Described as "Crossroads meets Sweeney Todd meets Fawlty Towers", the play outlines how bizarre things happen at Hotel Paradiso, a small family business held painstakingly together by the female head of the family.

But when a corpse surfaces, guests and staff alike enter a whirl of nasty events.
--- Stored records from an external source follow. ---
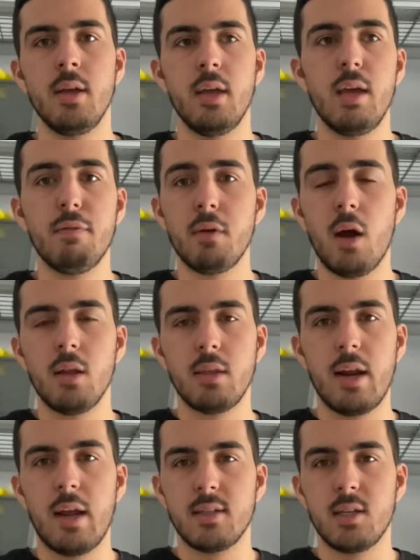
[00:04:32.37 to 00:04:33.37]
If not, then
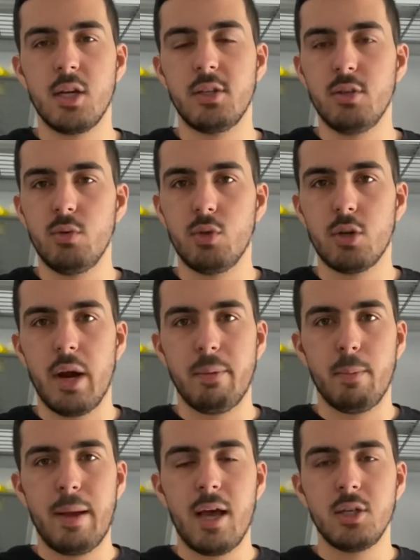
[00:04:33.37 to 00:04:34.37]
I suggest you try
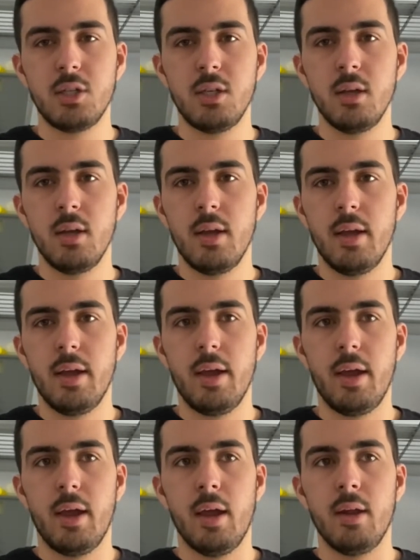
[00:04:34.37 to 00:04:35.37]
Repashy,
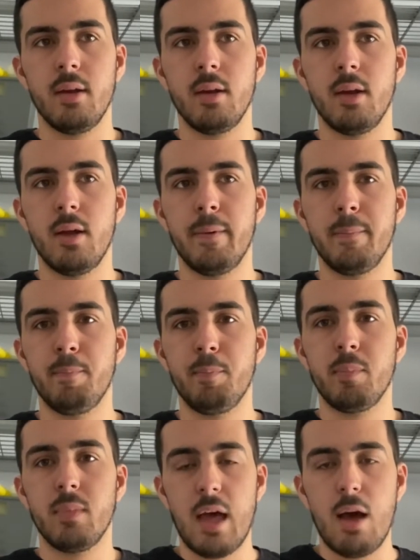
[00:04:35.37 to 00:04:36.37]
and
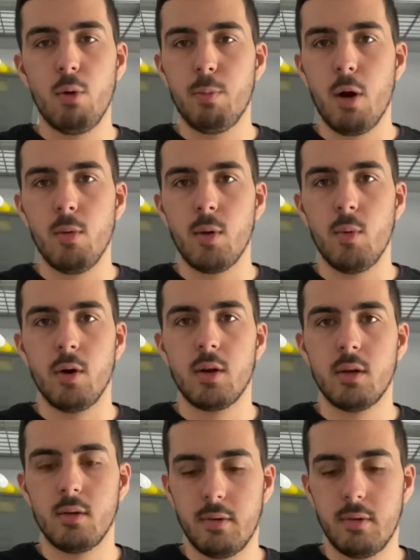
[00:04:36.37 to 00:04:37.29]
that will probably work.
The hotel's demise seems to be only a matter of time because bodies are always bad for business.

Hotel Paradiso, "an alpine nightmare full of black humour, stormy feelings and a touch of melancholia", is the latest offering from Familie Flöz which is renowned for visual performance, masks, sounds and music.
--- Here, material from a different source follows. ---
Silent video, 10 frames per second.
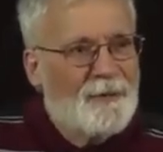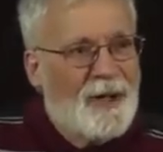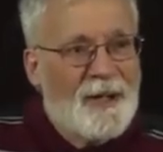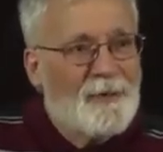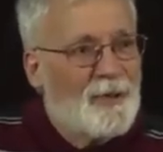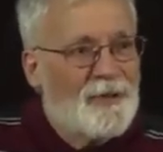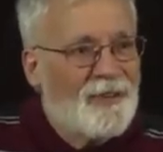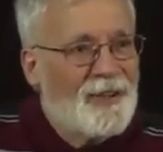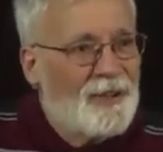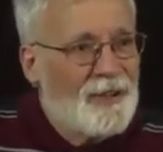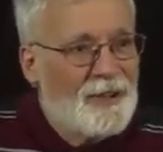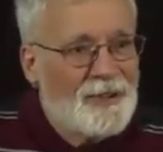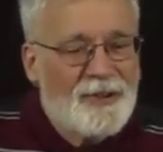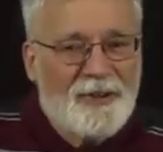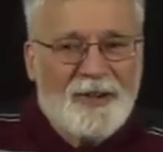and I'm going to say it here,
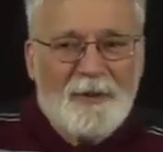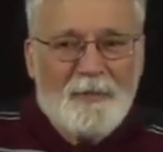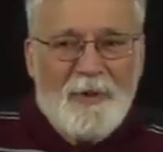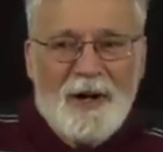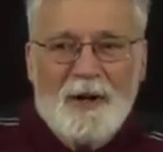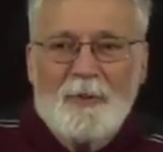just admire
The play will be performed in the Curve Studio from Thursday until Saturday.

What's on this week

  • the world premiere of David Seidler's play The King's Speech, featuring Charles Edwards, Jonathan Hyde, Emma Fielding, Ian McNeice and Joss Ackland, is at Nottingham's Theatre Royal from tomorrow (Monday) until Saturday;
  • a new play by Berlie Doherty set in the Dark Peak of Derbyshire and inspired by its unique landscape, heritage and mythology, Thin Air will be presented by Derbyshire company Cotton Grass Theatre in the Darwin Suite at Derby's Assembly Rooms on Tuesday and Wednesday, Wirksworth Town Hall on Thursday and Youlgrave Village Hall on Saturday;
  • the Children's Touring Partnership and the National Theatre stage the Bristol Old Vic production of Swallows and Amazons at Coventry's Belgrade from Tuesday until Saturday;
  • Moscow City Ballet are at Northampton's Derngate with Romeo and Juliet on Tuesday and Wednesday and Swan Lake from Thursday until Sunday;
  • puppet innovators Blind Summit Theatre pulls the strings with a new adult puppetry show, The Table, in the studio at Warwick Arts Centre, Coventry from Wednesday until Friday;
  • based on John Gray's best-selling book, Men Are From Mars Women Are From Venus should be out of this world when it tours to Buxton Opera House on Thursday;
  • Derby's Guildhall Theatre will host the comedy My Favourite Summer, presented by Reform Theatre in association with Harrogate Theatre, on Thursday;
  • Charles Dickens' great-great-grandson Gerald Dickens plays every character himself in Nicholas Nickleby at Lichfield Garrick on Friday while in the Garrick Studio Michael Lunts portrays the composer Sergei Rachmaninov in A Meeting of Minds;
  • Anne Charleston, Mel Giedroyc and Hayley Tamaddon recount The Vagina Monologues at Leicester's Curve on Friday;
  • The Future Is Unwritten performs Paul Hodson's Way Out West at Derby's Guildhall Theatre on Friday;
  • Opera della Luna returns to Buxton Opera House with a new production of Lehar's classic operetta The Merry Widow on Friday;
  • Rebecca Wheatley puts on Big Pants and Botox in Louise Roche's one-woman show at the Guildhall Theatre, Derby on Saturday;
  • Leicester's Curve hosts An Evening With Pam Ayres on Saturday;
  • Denise Black and Michael Starke continue in the musical comedy Sister Act at Wolverhampton Grand until Saturday;
  • Spymonkey's adaptation of a Greek tragedy Oedipussy continues at the Royal, Northampton until Saturday;
  • Northern Broadsides' presentation of Shakespeare's Love's Labour's Lost continues at the New Vic, Newcastle-under-Lyme until Saturday;
  • Ingrid Bergman's Nora, an adaptation of Henrik Ibsen's A Doll's House, continues in the B2 auditorium at Coventry's Belgrade Theatre until Saturday;
  • William Shakespeare's The Taming of the Shrew continues at Derby Theatre until Saturday, 25th February; and
  • at the Royal Shakespeare Company in Stratford, The Taming of the Shrew continues in the Royal Shakespeare Theatre until 25th February while in the Swan, Helen Edmundson's new play The Heresy of Love continues until Friday, 9th March and David Edgar's new play Written on the Heart, which tells the story of the making of the King James Bible, and Measure for Measure both continue until 10th March.